Stored data entries:
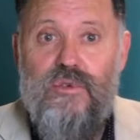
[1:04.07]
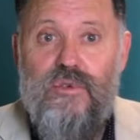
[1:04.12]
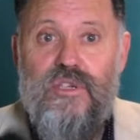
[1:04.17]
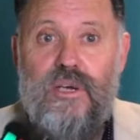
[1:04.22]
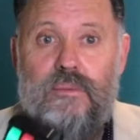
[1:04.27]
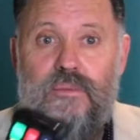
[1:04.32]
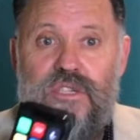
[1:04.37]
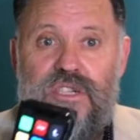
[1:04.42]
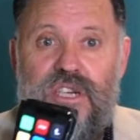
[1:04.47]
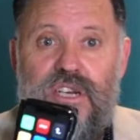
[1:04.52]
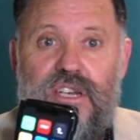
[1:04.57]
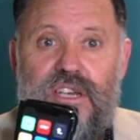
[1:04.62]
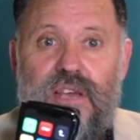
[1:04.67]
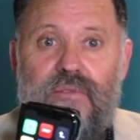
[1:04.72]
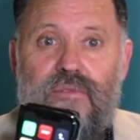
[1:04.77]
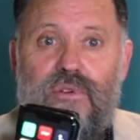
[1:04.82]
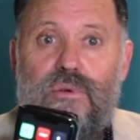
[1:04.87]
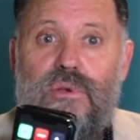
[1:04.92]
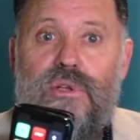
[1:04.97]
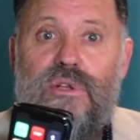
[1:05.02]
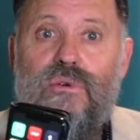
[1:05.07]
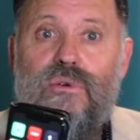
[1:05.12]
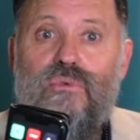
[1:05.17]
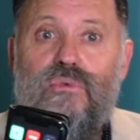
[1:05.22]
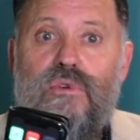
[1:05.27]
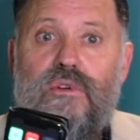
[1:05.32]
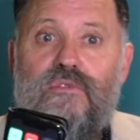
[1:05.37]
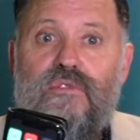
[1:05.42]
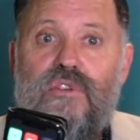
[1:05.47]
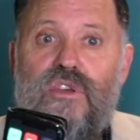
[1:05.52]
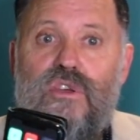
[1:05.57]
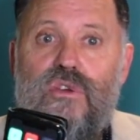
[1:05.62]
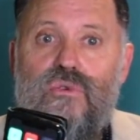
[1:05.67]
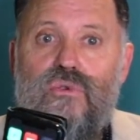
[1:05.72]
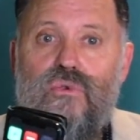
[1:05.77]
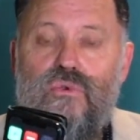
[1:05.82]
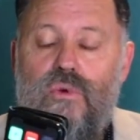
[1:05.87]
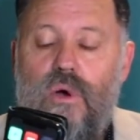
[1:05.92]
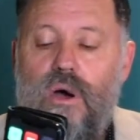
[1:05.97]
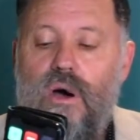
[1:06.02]
I'm just going to give you a little
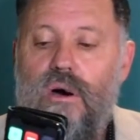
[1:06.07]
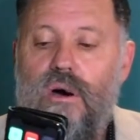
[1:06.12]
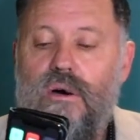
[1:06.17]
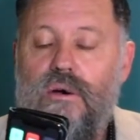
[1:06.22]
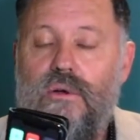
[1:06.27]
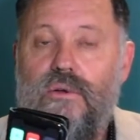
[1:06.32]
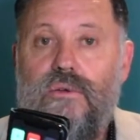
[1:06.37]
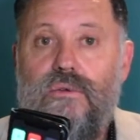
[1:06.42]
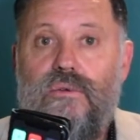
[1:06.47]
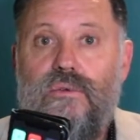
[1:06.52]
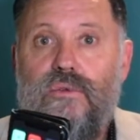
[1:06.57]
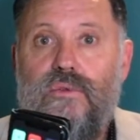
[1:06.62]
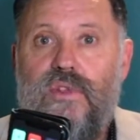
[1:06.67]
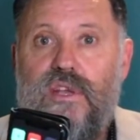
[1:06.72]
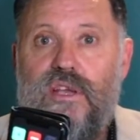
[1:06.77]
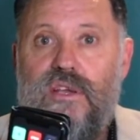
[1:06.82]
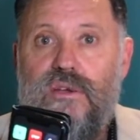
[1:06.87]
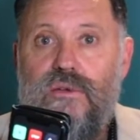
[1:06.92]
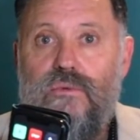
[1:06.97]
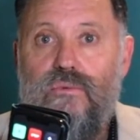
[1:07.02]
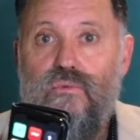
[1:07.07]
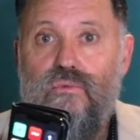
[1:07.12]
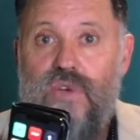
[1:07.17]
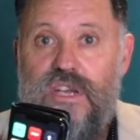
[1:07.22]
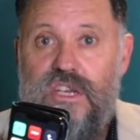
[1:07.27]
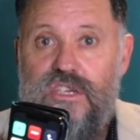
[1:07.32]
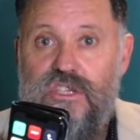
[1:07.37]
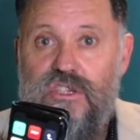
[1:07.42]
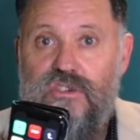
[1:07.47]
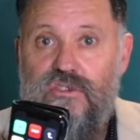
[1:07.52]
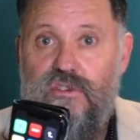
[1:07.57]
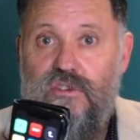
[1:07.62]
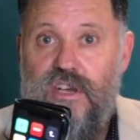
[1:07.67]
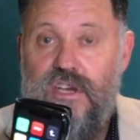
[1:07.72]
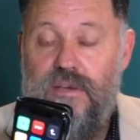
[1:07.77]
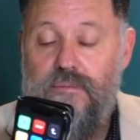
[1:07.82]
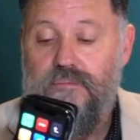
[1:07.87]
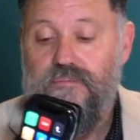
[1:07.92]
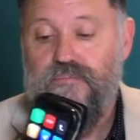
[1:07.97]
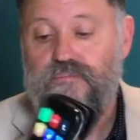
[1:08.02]
review on the Restream
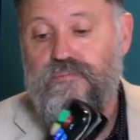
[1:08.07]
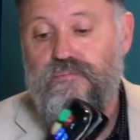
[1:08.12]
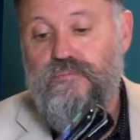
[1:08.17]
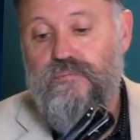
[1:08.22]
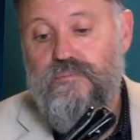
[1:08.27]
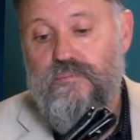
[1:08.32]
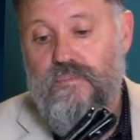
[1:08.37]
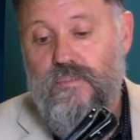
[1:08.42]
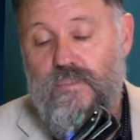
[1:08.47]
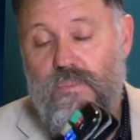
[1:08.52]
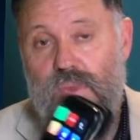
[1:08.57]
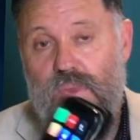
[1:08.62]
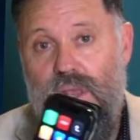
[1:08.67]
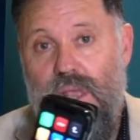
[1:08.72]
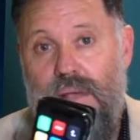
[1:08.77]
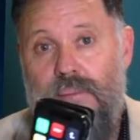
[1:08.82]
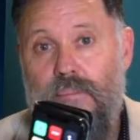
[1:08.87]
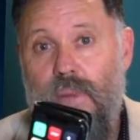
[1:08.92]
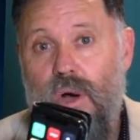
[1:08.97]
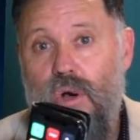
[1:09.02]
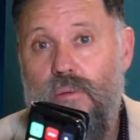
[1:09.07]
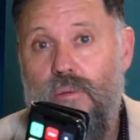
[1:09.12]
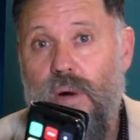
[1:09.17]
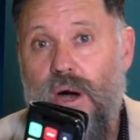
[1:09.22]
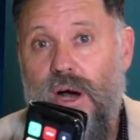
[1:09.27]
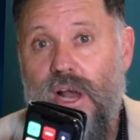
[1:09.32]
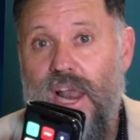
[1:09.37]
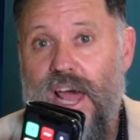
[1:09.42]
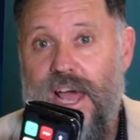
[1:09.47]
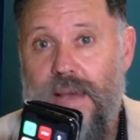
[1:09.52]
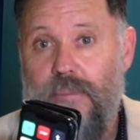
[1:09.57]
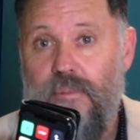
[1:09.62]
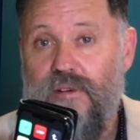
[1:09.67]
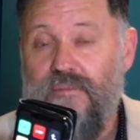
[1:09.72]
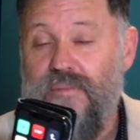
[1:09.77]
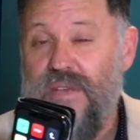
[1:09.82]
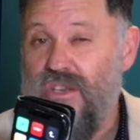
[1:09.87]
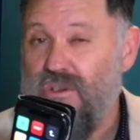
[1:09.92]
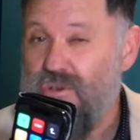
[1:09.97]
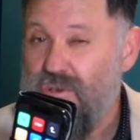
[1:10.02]
mobile app. I've
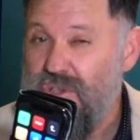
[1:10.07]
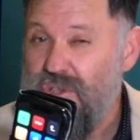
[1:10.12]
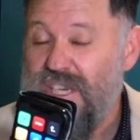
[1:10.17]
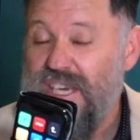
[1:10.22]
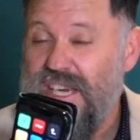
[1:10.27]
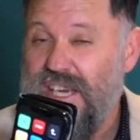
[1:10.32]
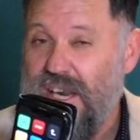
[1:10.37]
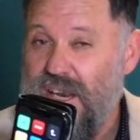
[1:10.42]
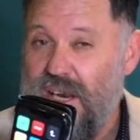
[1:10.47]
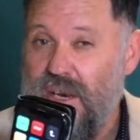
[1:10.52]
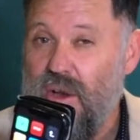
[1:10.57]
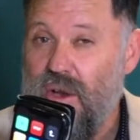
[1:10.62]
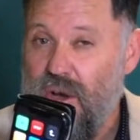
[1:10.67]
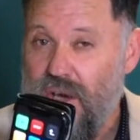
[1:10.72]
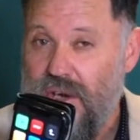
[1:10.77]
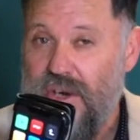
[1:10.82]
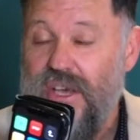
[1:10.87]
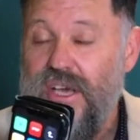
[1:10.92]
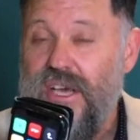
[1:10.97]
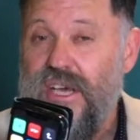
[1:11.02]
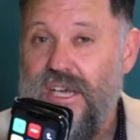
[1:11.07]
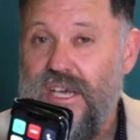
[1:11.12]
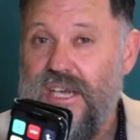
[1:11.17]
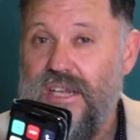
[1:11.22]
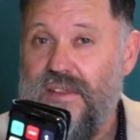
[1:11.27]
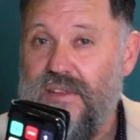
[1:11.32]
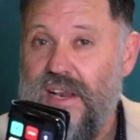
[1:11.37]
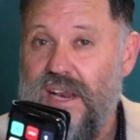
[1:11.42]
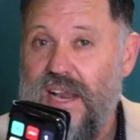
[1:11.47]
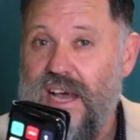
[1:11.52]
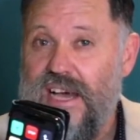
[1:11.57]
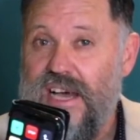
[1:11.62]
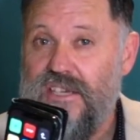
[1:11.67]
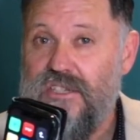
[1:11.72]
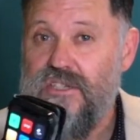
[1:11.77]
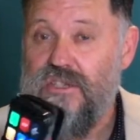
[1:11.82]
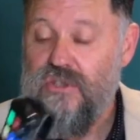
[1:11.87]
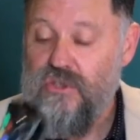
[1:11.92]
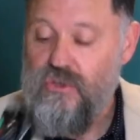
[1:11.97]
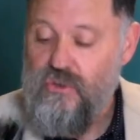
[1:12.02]
been using it a lot in the last
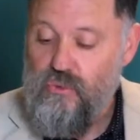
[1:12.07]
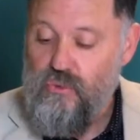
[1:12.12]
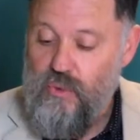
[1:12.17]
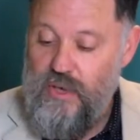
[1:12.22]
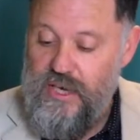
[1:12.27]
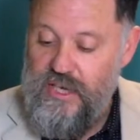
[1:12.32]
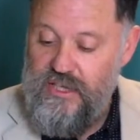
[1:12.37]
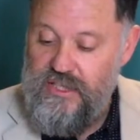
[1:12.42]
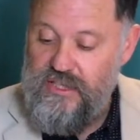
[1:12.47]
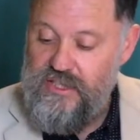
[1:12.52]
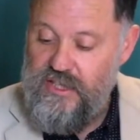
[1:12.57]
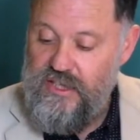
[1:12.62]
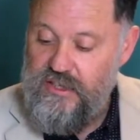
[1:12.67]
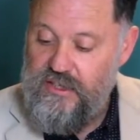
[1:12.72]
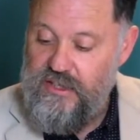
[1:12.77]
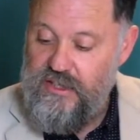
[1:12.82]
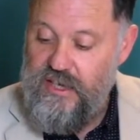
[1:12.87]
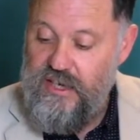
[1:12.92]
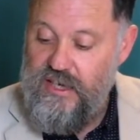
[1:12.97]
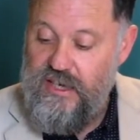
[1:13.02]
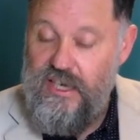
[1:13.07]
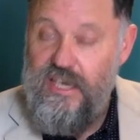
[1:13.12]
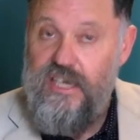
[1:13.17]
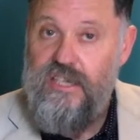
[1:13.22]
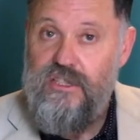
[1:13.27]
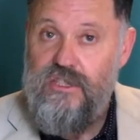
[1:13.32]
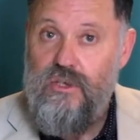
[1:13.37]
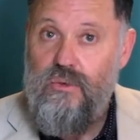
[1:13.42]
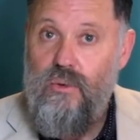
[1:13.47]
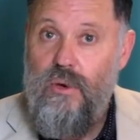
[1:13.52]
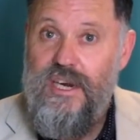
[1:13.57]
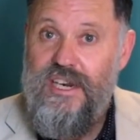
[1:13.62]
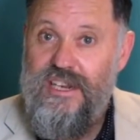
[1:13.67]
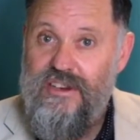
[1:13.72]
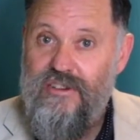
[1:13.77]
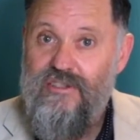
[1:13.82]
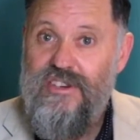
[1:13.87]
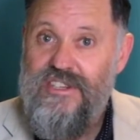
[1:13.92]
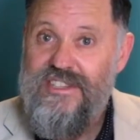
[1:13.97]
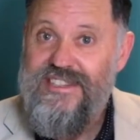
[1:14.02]
2 weeks, and it's quite
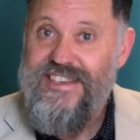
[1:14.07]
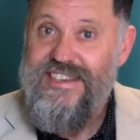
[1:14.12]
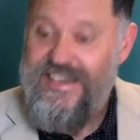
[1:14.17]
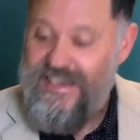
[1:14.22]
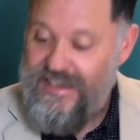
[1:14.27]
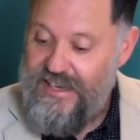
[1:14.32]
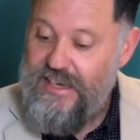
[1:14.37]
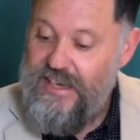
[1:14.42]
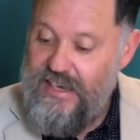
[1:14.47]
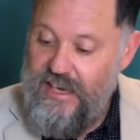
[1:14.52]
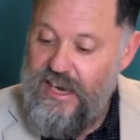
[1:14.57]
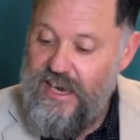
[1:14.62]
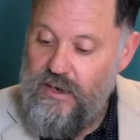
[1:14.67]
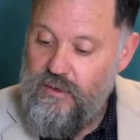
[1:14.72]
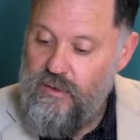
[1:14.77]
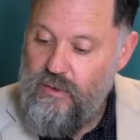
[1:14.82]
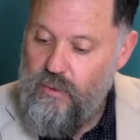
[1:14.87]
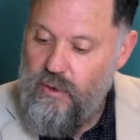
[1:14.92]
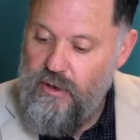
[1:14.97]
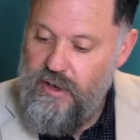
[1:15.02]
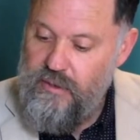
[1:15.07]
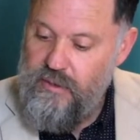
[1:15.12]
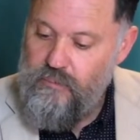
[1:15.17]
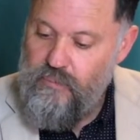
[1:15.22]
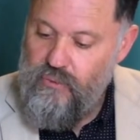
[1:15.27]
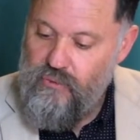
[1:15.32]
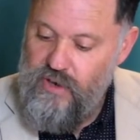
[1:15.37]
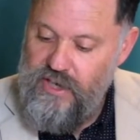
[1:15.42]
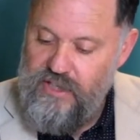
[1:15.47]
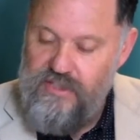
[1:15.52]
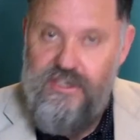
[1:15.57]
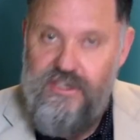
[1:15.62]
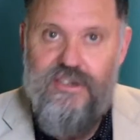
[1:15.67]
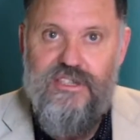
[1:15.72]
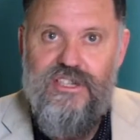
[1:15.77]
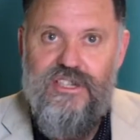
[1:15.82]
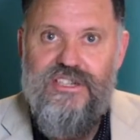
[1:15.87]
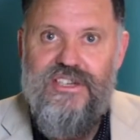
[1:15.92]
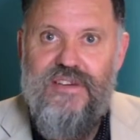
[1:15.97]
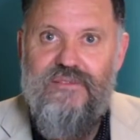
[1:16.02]
interesting and I'm quite impressed. So I'll
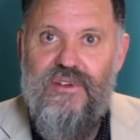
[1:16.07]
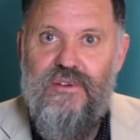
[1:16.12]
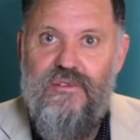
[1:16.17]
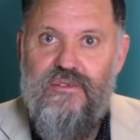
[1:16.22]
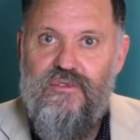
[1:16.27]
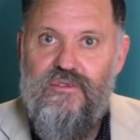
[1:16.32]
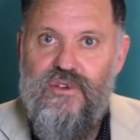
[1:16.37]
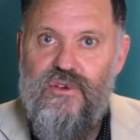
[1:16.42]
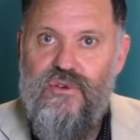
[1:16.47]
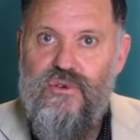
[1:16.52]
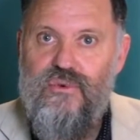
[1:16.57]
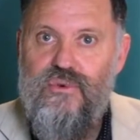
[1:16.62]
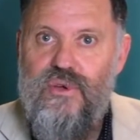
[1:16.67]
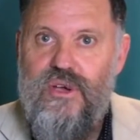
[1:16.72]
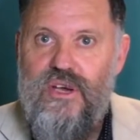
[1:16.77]
just give you a few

[WORK ITEM]
Your copy of the entries above must be exact and must not include pictures.

[REPLY TO THE TASK]
[1:04.07]
[1:04.12]
[1:04.17]
[1:04.22]
[1:04.27]
[1:04.32]
[1:04.37]
[1:04.42]
[1:04.47]
[1:04.52]
[1:04.57]
[1:04.62]
[1:04.67]
[1:04.72]
[1:04.77]
[1:04.82]
[1:04.87]
[1:04.92]
[1:04.97]
[1:05.02]
[1:05.07]
[1:05.12]
[1:05.17]
[1:05.22]
[1:05.27]
[1:05.32]
[1:05.37]
[1:05.42]
[1:05.47]
[1:05.52]
[1:05.57]
[1:05.62]
[1:05.67]
[1:05.72]
[1:05.77]
[1:05.82]
[1:05.87]
[1:05.92]
[1:05.97]
[1:06.02]
I'm just going to give you a little
[1:06.07]
[1:06.12]
[1:06.17]
[1:06.22]
[1:06.27]
[1:06.32]
[1:06.37]
[1:06.42]
[1:06.47]
[1:06.52]
[1:06.57]
[1:06.62]
[1:06.67]
[1:06.72]
[1:06.77]
[1:06.82]
[1:06.87]
[1:06.92]
[1:06.97]
[1:07.02]
[1:07.07]
[1:07.12]
[1:07.17]
[1:07.22]
[1:07.27]
[1:07.32]
[1:07.37]
[1:07.42]
[1:07.47]
[1:07.52]
[1:07.57]
[1:07.62]
[1:07.67]
[1:07.72]
[1:07.77]
[1:07.82]
[1:07.87]
[1:07.92]
[1:07.97]
[1:08.02]
review on the Restream
[1:08.07]
[1:08.12]
[1:08.17]
[1:08.22]
[1:08.27]
[1:08.32]
[1:08.37]
[1:08.42]
[1:08.47]
[1:08.52]
[1:08.57]
[1:08.62]
[1:08.67]
[1:08.72]
[1:08.77]
[1:08.82]
[1:08.87]
[1:08.92]
[1:08.97]
[1:09.02]
[1:09.07]
[1:09.12]
[1:09.17]
[1:09.22]
[1:09.27]
[1:09.32]
[1:09.37]
[1:09.42]
[1:09.47]
[1:09.52]
[1:09.57]
[1:09.62]
[1:09.67]
[1:09.72]
[1:09.77]
[1:09.82]
[1:09.87]
[1:09.92]
[1:09.97]
[1:10.02]
mobile app. I've
[1:10.07]
[1:10.12]
[1:10.17]
[1:10.22]
[1:10.27]
[1:10.32]
[1:10.37]
[1:10.42]
[1:10.47]
[1:10.52]
[1:10.57]
[1:10.62]
[1:10.67]
[1:10.72]
[1:10.77]
[1:10.82]
[1:10.87]
[1:10.92]
[1:10.97]
[1:11.02]
[1:11.07]
[1:11.12]
[1:11.17]
[1:11.22]
[1:11.27]
[1:11.32]
[1:11.37]
[1:11.42]
[1:11.47]
[1:11.52]
[1:11.57]
[1:11.62]
[1:11.67]
[1:11.72]
[1:11.77]
[1:11.82]
[1:11.87]
[1:11.92]
[1:11.97]
[1:12.02]
been using it a lot in the last
[1:12.07]
[1:12.12]
[1:12.17]
[1:12.22]
[1:12.27]
[1:12.32]
[1:12.37]
[1:12.42]
[1:12.47]
[1:12.52]
[1:12.57]
[1:12.62]
[1:12.67]
[1:12.72]
[1:12.77]
[1:12.82]
[1:12.87]
[1:12.92]
[1:12.97]
[1:13.02]
[1:13.07]
[1:13.12]
[1:13.17]
[1:13.22]
[1:13.27]
[1:13.32]
[1:13.37]
[1:13.42]
[1:13.47]
[1:13.52]
[1:13.57]
[1:13.62]
[1:13.67]
[1:13.72]
[1:13.77]
[1:13.82]
[1:13.87]
[1:13.92]
[1:13.97]
[1:14.02]
2 weeks, and it's quite
[1:14.07]
[1:14.12]
[1:14.17]
[1:14.22]
[1:14.27]
[1:14.32]
[1:14.37]
[1:14.42]
[1:14.47]
[1:14.52]
[1:14.57]
[1:14.62]
[1:14.67]
[1:14.72]
[1:14.77]
[1:14.82]
[1:14.87]
[1:14.92]
[1:14.97]
[1:15.02]
[1:15.07]
[1:15.12]
[1:15.17]
[1:15.22]
[1:15.27]
[1:15.32]
[1:15.37]
[1:15.42]
[1:15.47]
[1:15.52]
[1:15.57]
[1:15.62]
[1:15.67]
[1:15.72]
[1:15.77]
[1:15.82]
[1:15.87]
[1:15.92]
[1:15.97]
[1:16.02]
interesting and I'm quite impressed. So I'll
[1:16.07]
[1:16.12]
[1:16.17]
[1:16.22]
[1:16.27]
[1:16.32]
[1:16.37]
[1:16.42]
[1:16.47]
[1:16.52]
[1:16.57]
[1:16.62]
[1:16.67]
[1:16.72]
[1:16.77]
just give you a few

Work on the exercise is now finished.